_What to work on_
Word for word, repeat the records, leaving every picture behind.

====== Supplied records

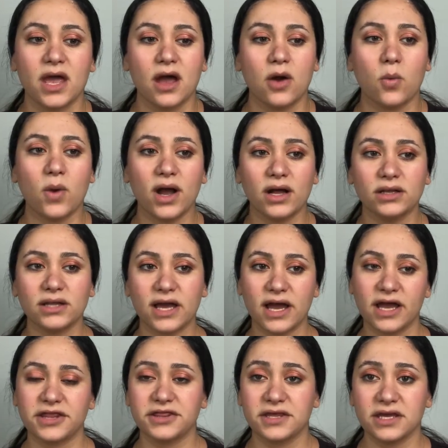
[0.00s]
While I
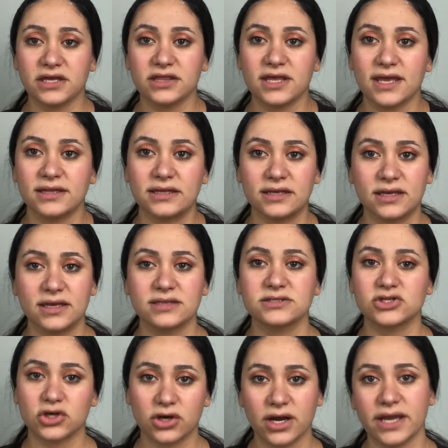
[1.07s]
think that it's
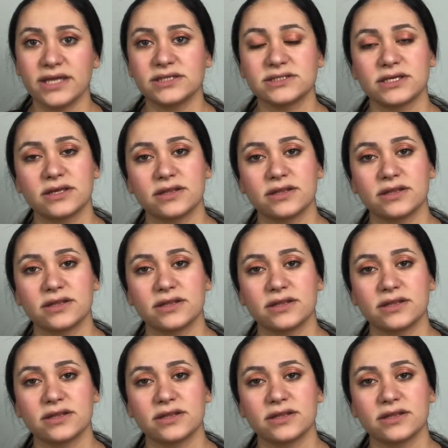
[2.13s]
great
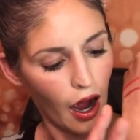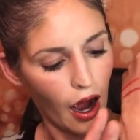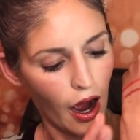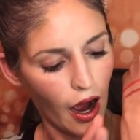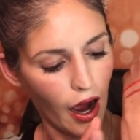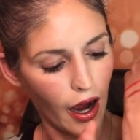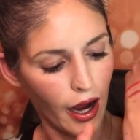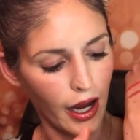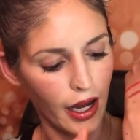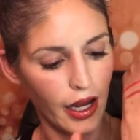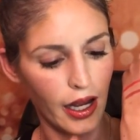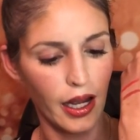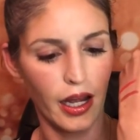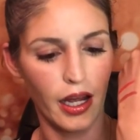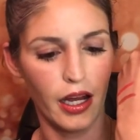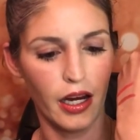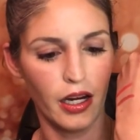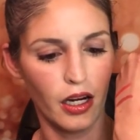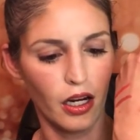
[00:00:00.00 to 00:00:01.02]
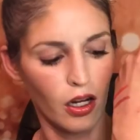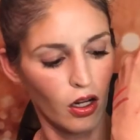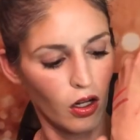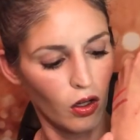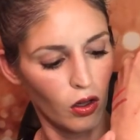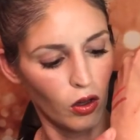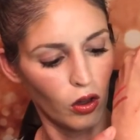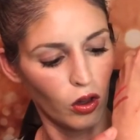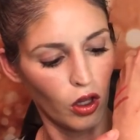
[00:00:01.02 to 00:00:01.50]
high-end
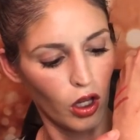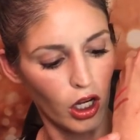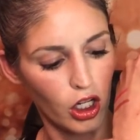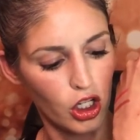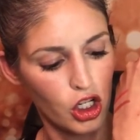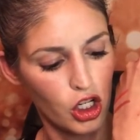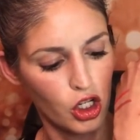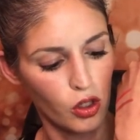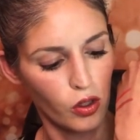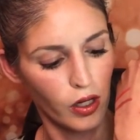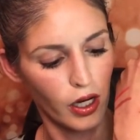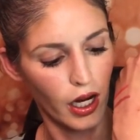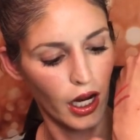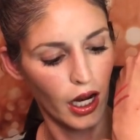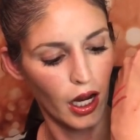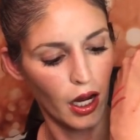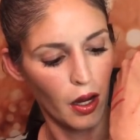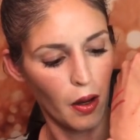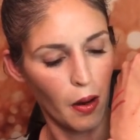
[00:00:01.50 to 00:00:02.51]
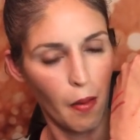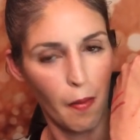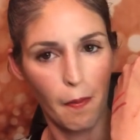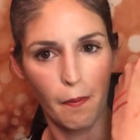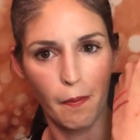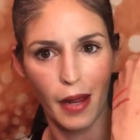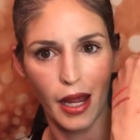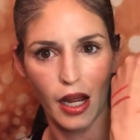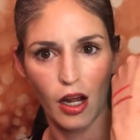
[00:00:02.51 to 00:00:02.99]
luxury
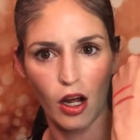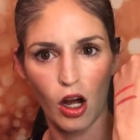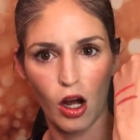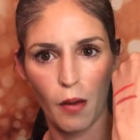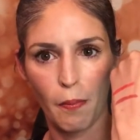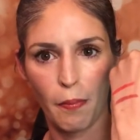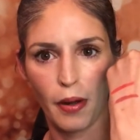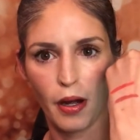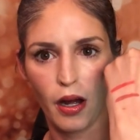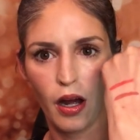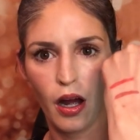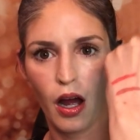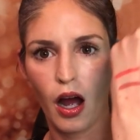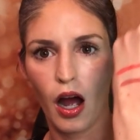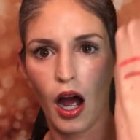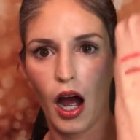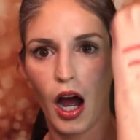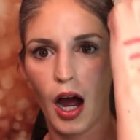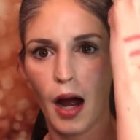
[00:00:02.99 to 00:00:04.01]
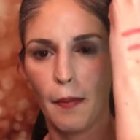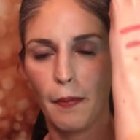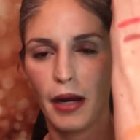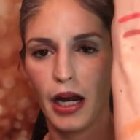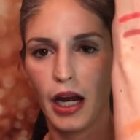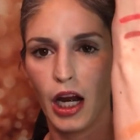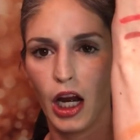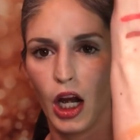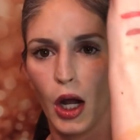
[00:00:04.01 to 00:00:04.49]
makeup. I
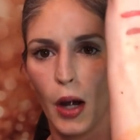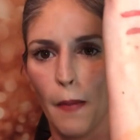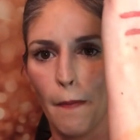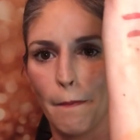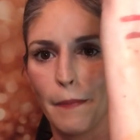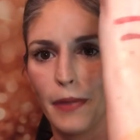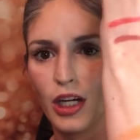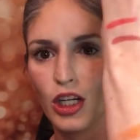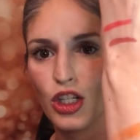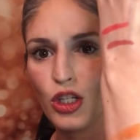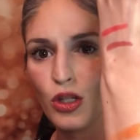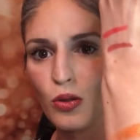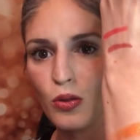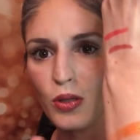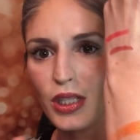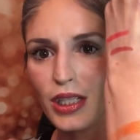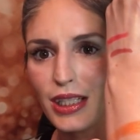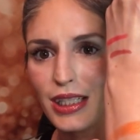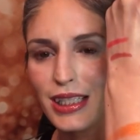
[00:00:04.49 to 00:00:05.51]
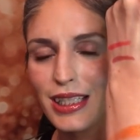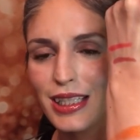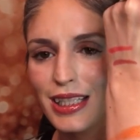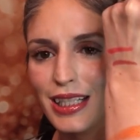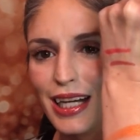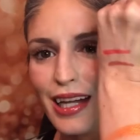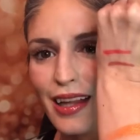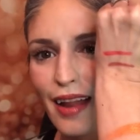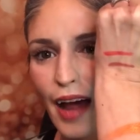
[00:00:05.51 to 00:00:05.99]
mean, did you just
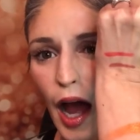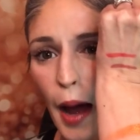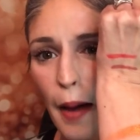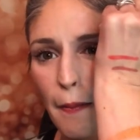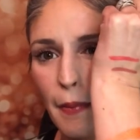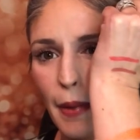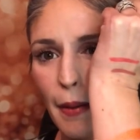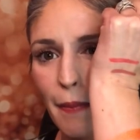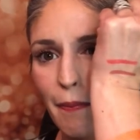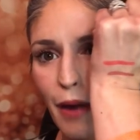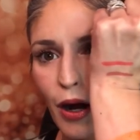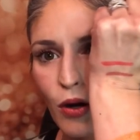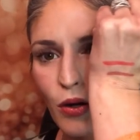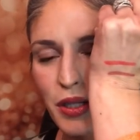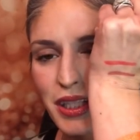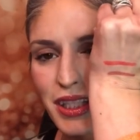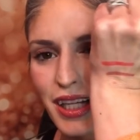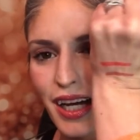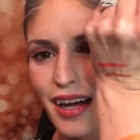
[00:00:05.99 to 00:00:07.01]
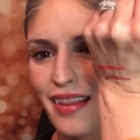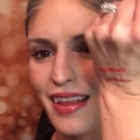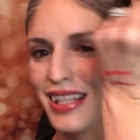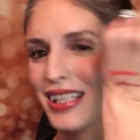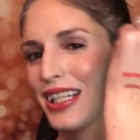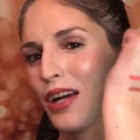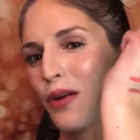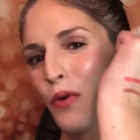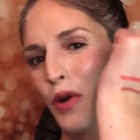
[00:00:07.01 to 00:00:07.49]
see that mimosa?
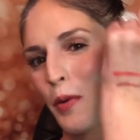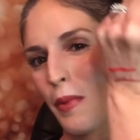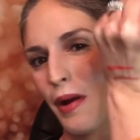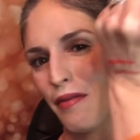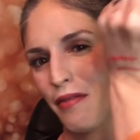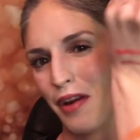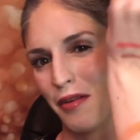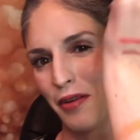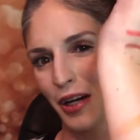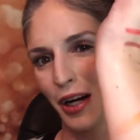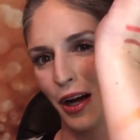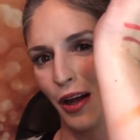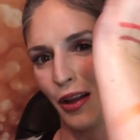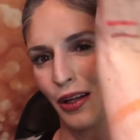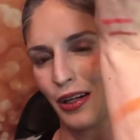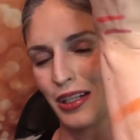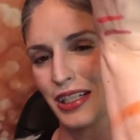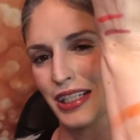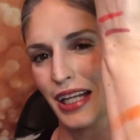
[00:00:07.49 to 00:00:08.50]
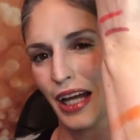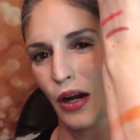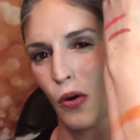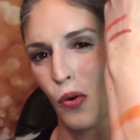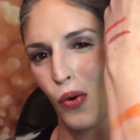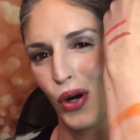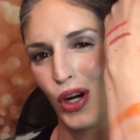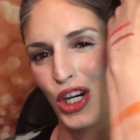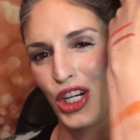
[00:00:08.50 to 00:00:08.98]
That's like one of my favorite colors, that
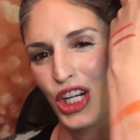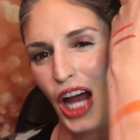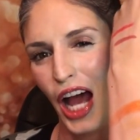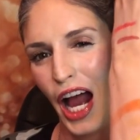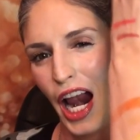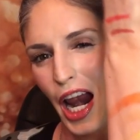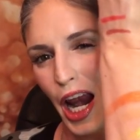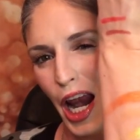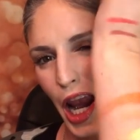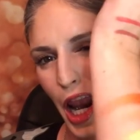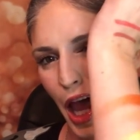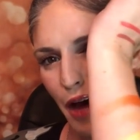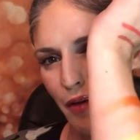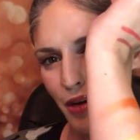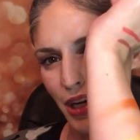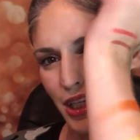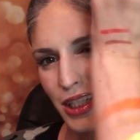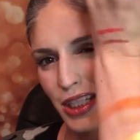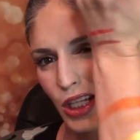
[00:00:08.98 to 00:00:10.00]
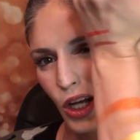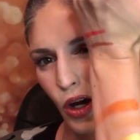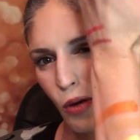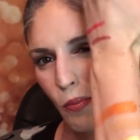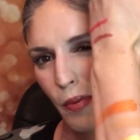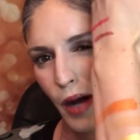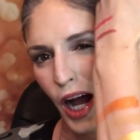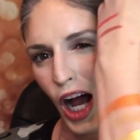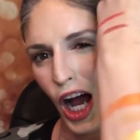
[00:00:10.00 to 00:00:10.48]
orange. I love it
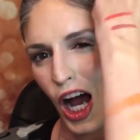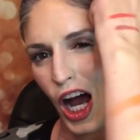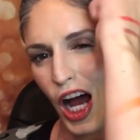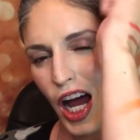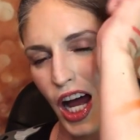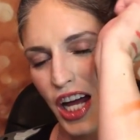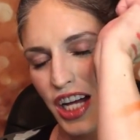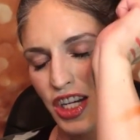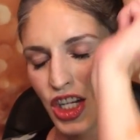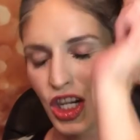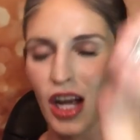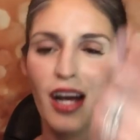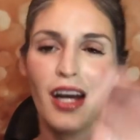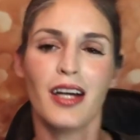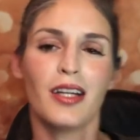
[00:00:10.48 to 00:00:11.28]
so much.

============

_Exercise solution_
[0.00s]
While I
[1.07s]
think that it's
[2.13s]
great
[00:00:00.00 to 00:00:01.02]
[00:00:01.02 to 00:00:01.50]
high-end
[00:00:01.50 to 00:00:02.51]
[00:00:02.51 to 00:00:02.99]
luxury
[00:00:02.99 to 00:00:04.01]
[00:00:04.01 to 00:00:04.49]
makeup. I
[00:00:04.49 to 00:00:05.51]
[00:00:05.51 to 00:00:05.99]
mean, did you just
[00:00:05.99 to 00:00:07.01]
[00:00:07.01 to 00:00:07.49]
see that mimosa?
[00:00:07.49 to 00:00:08.50]
[00:00:08.50 to 00:00:08.98]
That's like one of my favorite colors, that
[00:00:08.98 to 00:00:10.00]
[00:00:10.00 to 00:00:10.48]
orange. I love it
[00:00:10.48 to 00:00:11.28]
so much.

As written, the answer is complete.